15 Temmuz 2010 Perşembe

Tez 3

Security Commitments to Europe

Wilson's vision of the League of Nations was of an association of democracies that would provide mechanisms for conflict resolution and mutual security obligations.

Members of the league would make commitmetns to guarantee peace. But the underlying commitment at the heart of the league's collective security structure would not reassure two divergent(aykırı) constituencies(seçmenler):

- the guarantees were too vague(belirsiz) and uncertain to satisfy french concerns about its security.

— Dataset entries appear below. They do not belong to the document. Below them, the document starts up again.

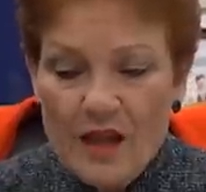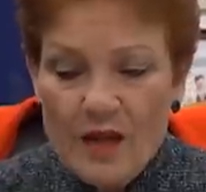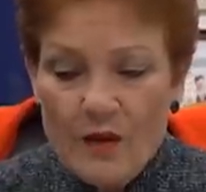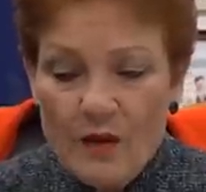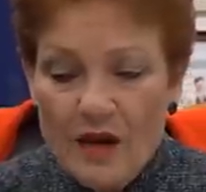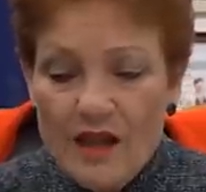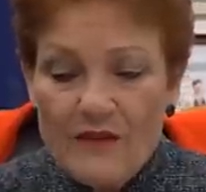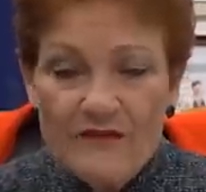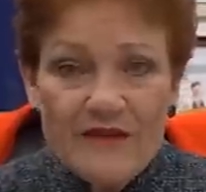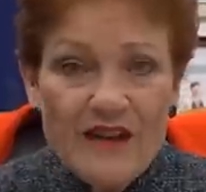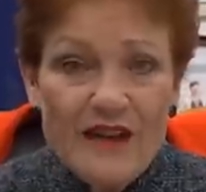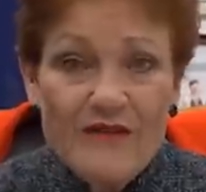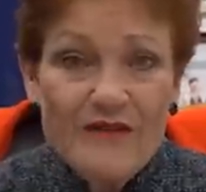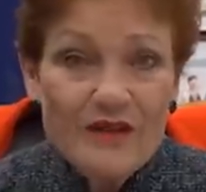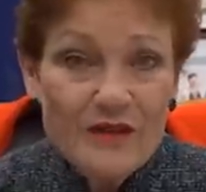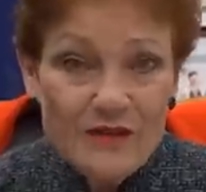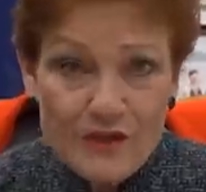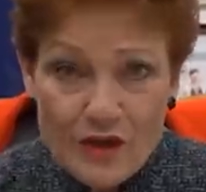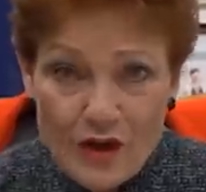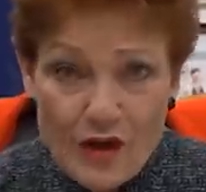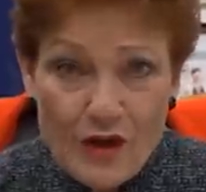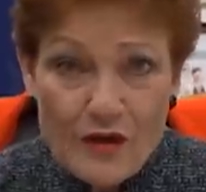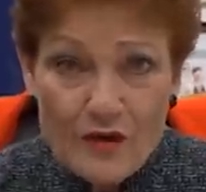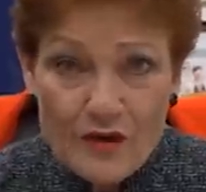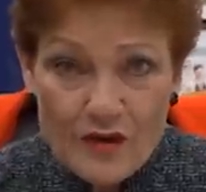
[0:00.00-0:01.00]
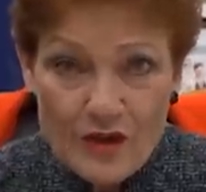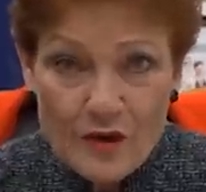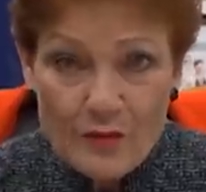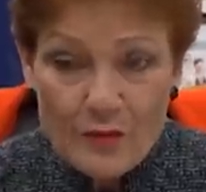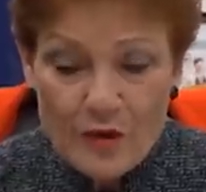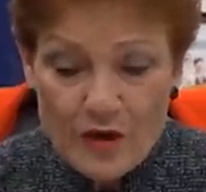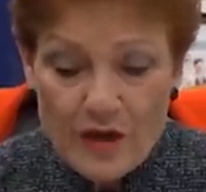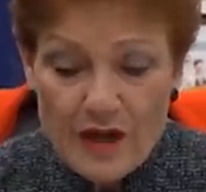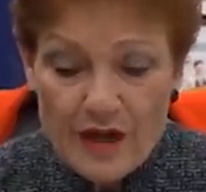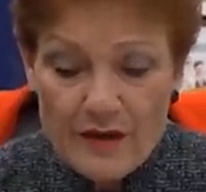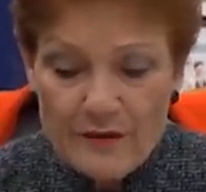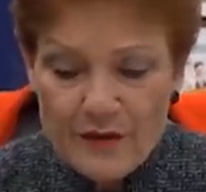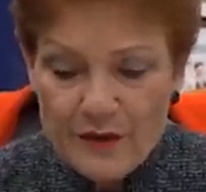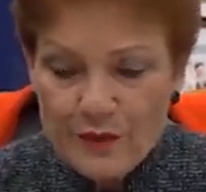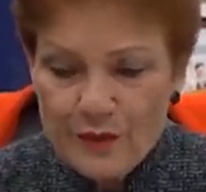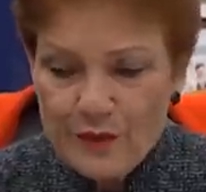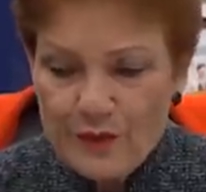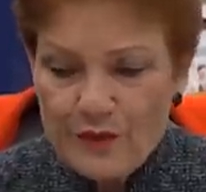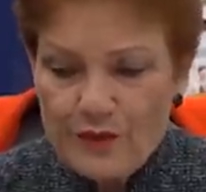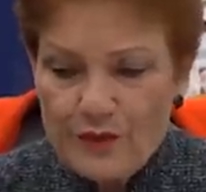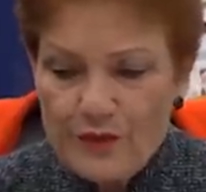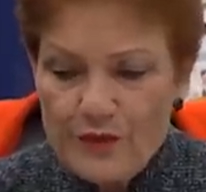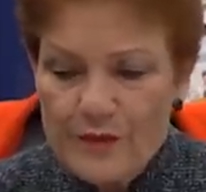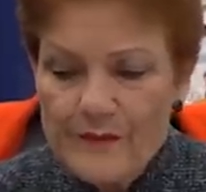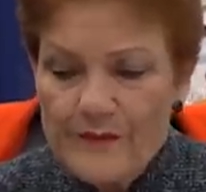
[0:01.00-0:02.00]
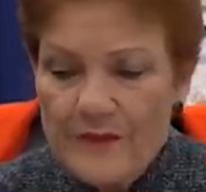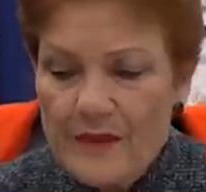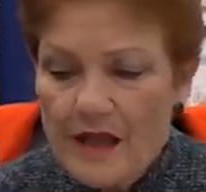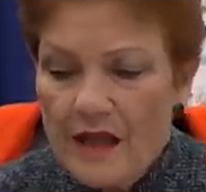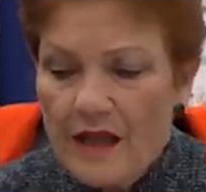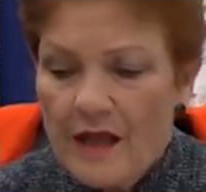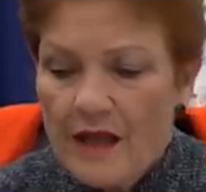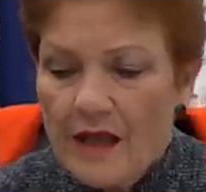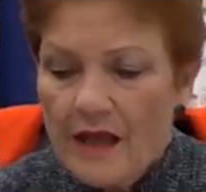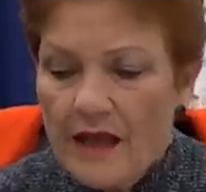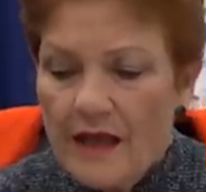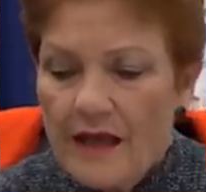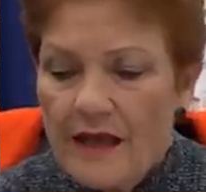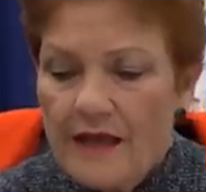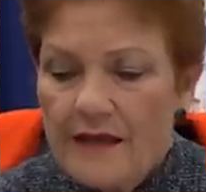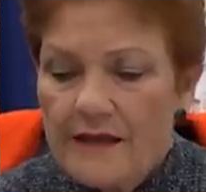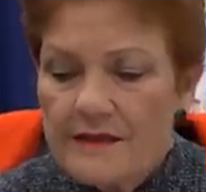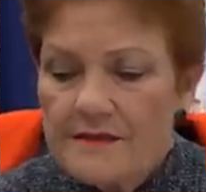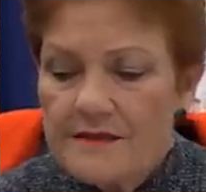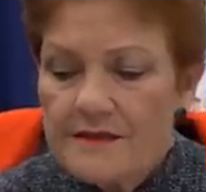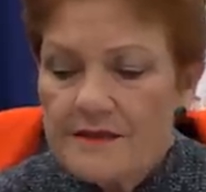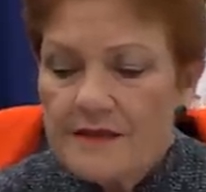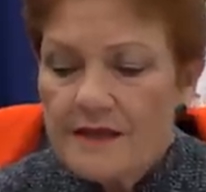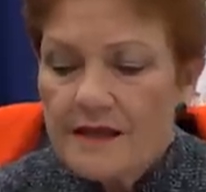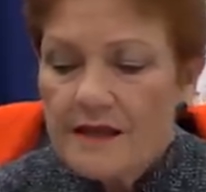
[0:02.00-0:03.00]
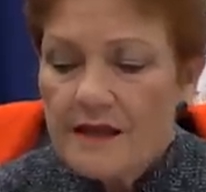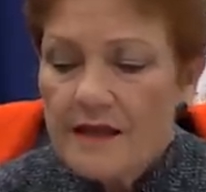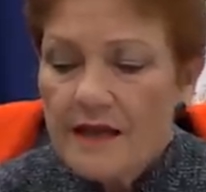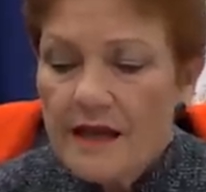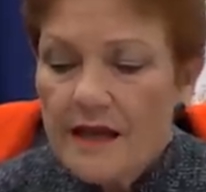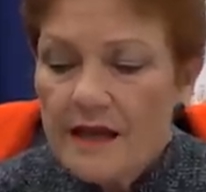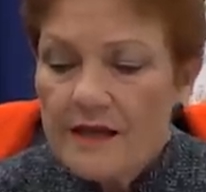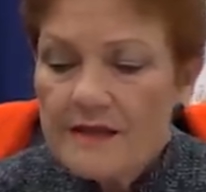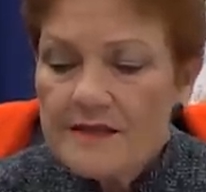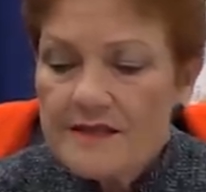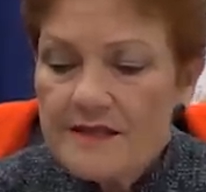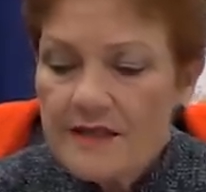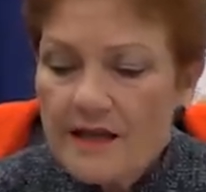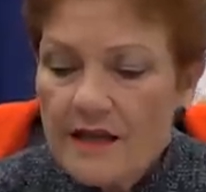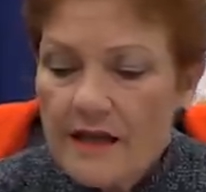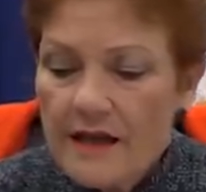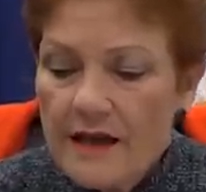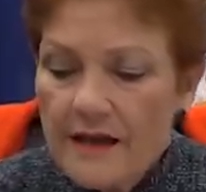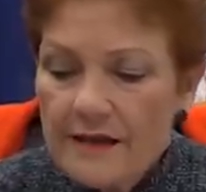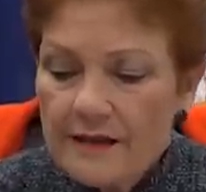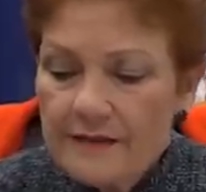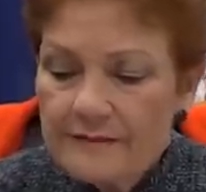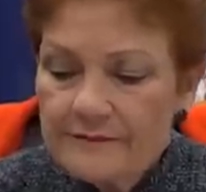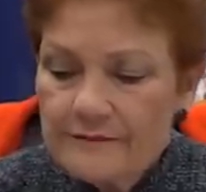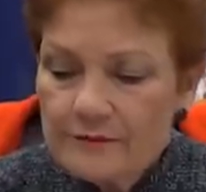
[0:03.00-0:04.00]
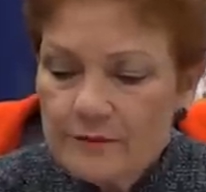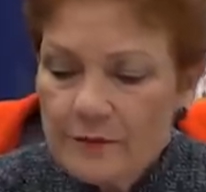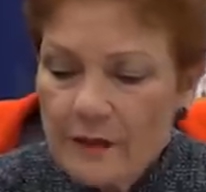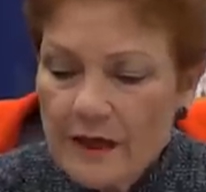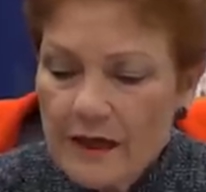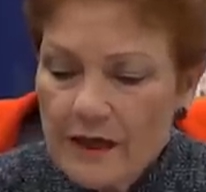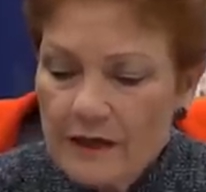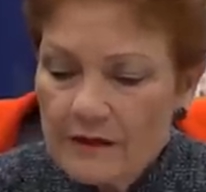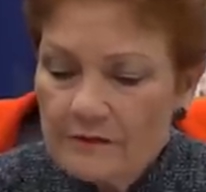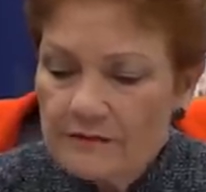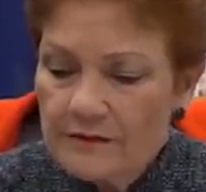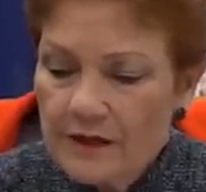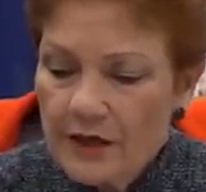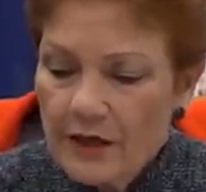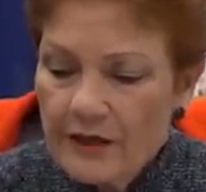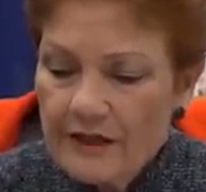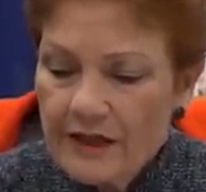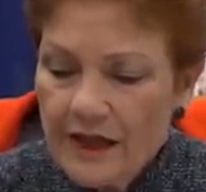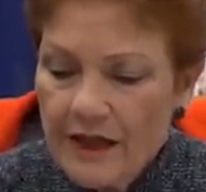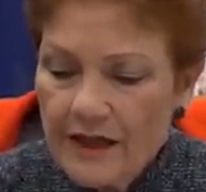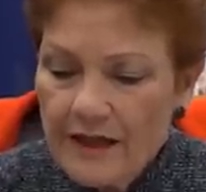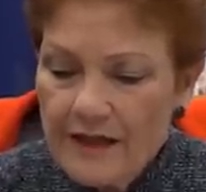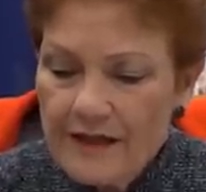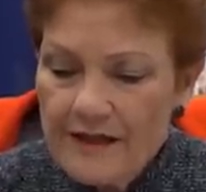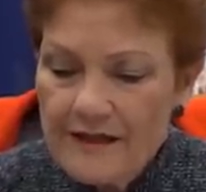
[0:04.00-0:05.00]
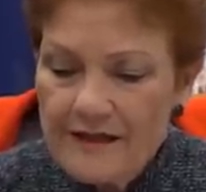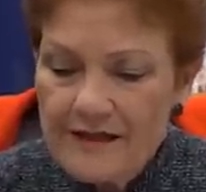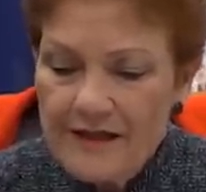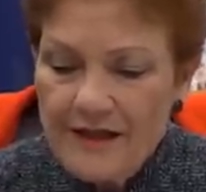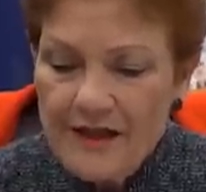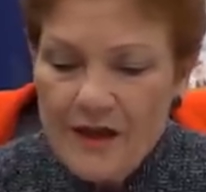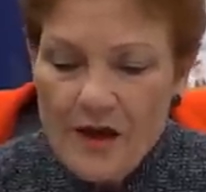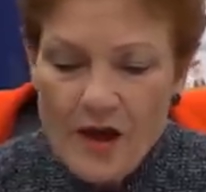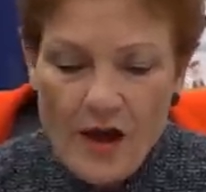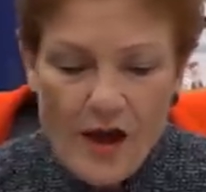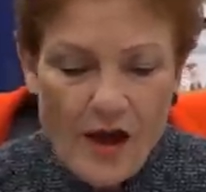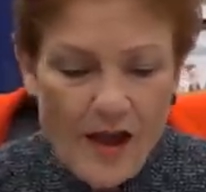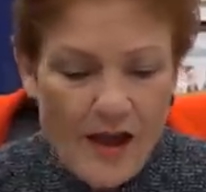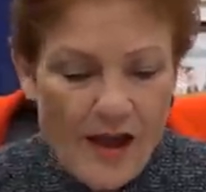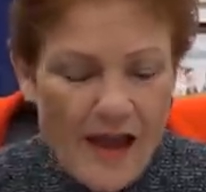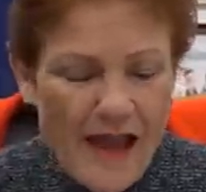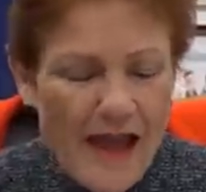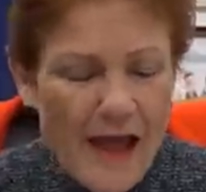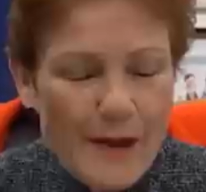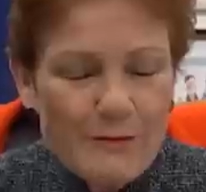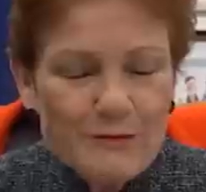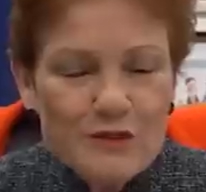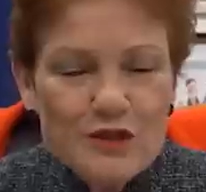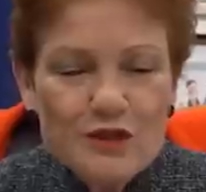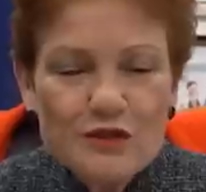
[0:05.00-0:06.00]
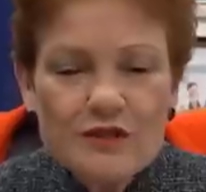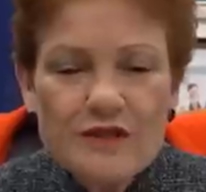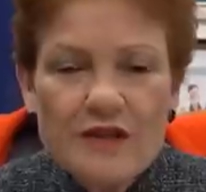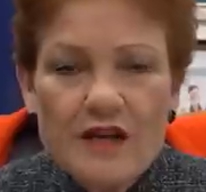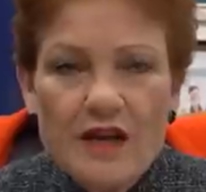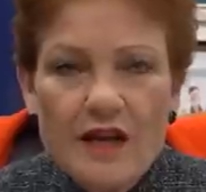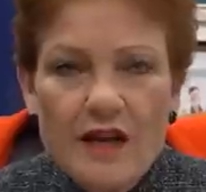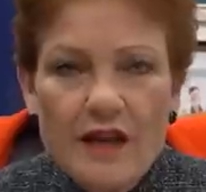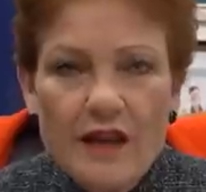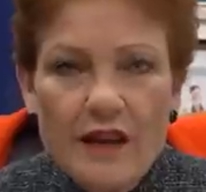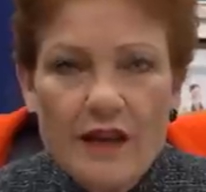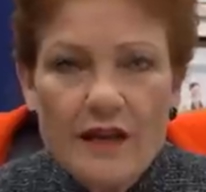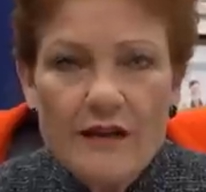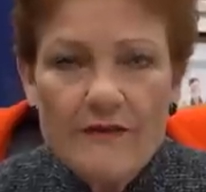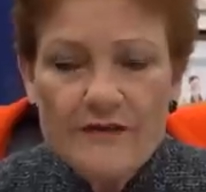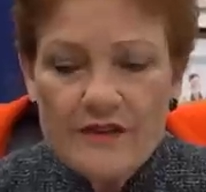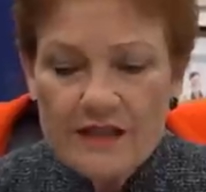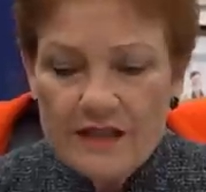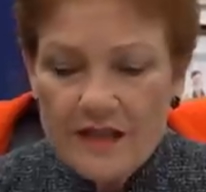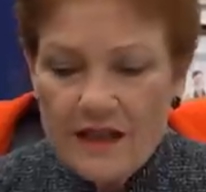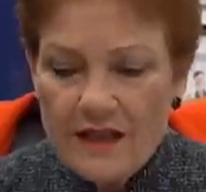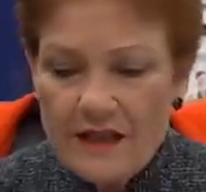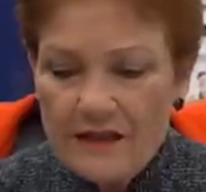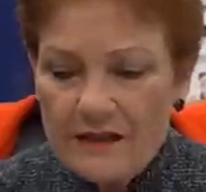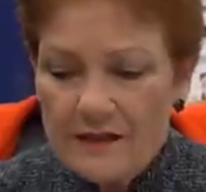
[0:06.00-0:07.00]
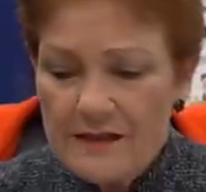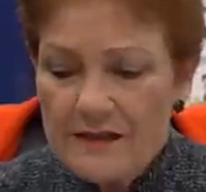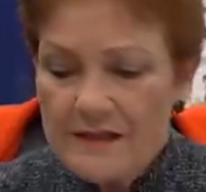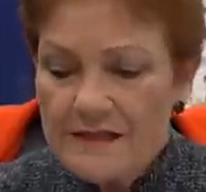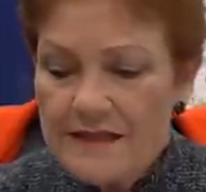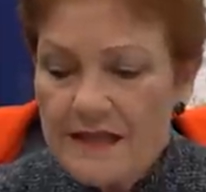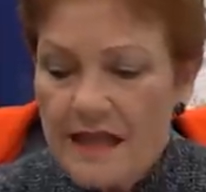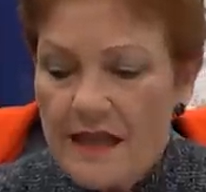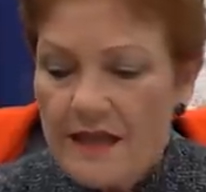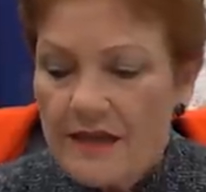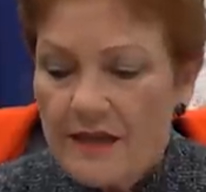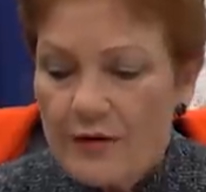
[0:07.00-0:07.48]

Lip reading: Well, I've never known their brand before, and it's like, well, okay, I absolutely love the colours.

At the paris conference two proposals were discussed:

1- France wanted an alliance of the allied states, with an international army and a combined general staff (an alliance of the victors). It would entail(gerektirmek) an ambitious supranational organization that would provide almost absolute security guarantees. in many ways it was resembling (benzeyen) the later NATO alliance.

2- the other proposal was Wilson's league;
-It includes membership of all states.
-Withour a formal supranational organization, but with a elaborate(detaylı) set of explicit(açık) obligations ,expectations and enforcement mechanism.
-It would be a concert of the Europe with the leadership of the major states
-Covenant bound(bağlamak) its member to an alliance of nonagression, and created machinery for international cooperation, and for the preventing of war.

The league includes:
-a parliament (all members would be represented)
-an executive branch (a permanent court of international justice)
-a secretariat
- and various commissions to oversee (gözetmek) specific treaties or to foster (teşvik) cooperation in social and economic areas.

Wilson argues that the binding character of the league would need to grow over time reflecting a gradual(aşamalı) deepening(derinleşen) of commitments by countries to a set of commonly embraced( kucakladı) postwar princibles.


It seems clear that Wilson wanted league with sufficient guarantees of response to aggression as to deter(caydırmak) such aggression in te first place. The goal was to make the obligations as compelling(zorunlu) as possible , but leave the commitment to the collective use of force to resist aggression just short of bindign or absolute.

As Arthur Link argues, Wilson believed that the league of nations would not come into full force immediately.

If democracy within countries required a maturation process , as Wilson thought it did, the development of law and rights between nations also did. As Wilson indicated in a note to Colonel House in March 1918 " the League must grow and not to be made"

Conclusion

The United States did pursue(kovaladı) an institutional order-building strategy after the war.
to reach an institutional bargain(pazarlık) that would lock other states into a congenial(kafa dengi) international order.

This was at the heart of Wilson's liberal program:
-to creat a stable and legitimate postwar order orgonized around democratic countries that operate within liberal institutions and uphold (tarafında) collective security.

The oportunity in the post war conjuncture led Wilson to articulate (belirtmek) long-term American interest that would be secured through the establishment of institutionalized relationships among the democracies.

Britain and France did worry about American domination and abandonment.

The British:
-used their own support of the League of Nations as a mechanism to shape the American commitment,
whereas
The French:
-pursued(takip) a more formal security alliance.

But why did an institutional bargain fail?

reason lie both inside and outside the constitutional model.
-If a security alliance between the United States and Europe was the only way to built a stable order, a foucs on stubborn and divergent great power interests is perhaps sufficient to explain the outcome.

France wanted more security guaranatee than the US is able to do.
The distribution of power or the presence (varlık) or absence (yokluk) of democratic states are less useful in explaining the failure of this alliance agreement.

It was an institutional settlement that would have tied the major states together more closely than the 1815 settlement.
It was less formally binding than the security ties emerged between the US and Europe after WW II



Britain in 1915 and US in 1945 more fully used their leadership of the wartime to lock in agreement.

Wilson's actions depanded on a basic assumption about an expected worldwide democratic revolution.

The war brought the US to a NEw position of power, but the way the war ended and Wİlson's lost opportunities left the US unable to dictate the terms of the peace.
Wilsons own conceptions of commitment and global historical change undercut (alttan vurma) an institutional agreement that was within his reach.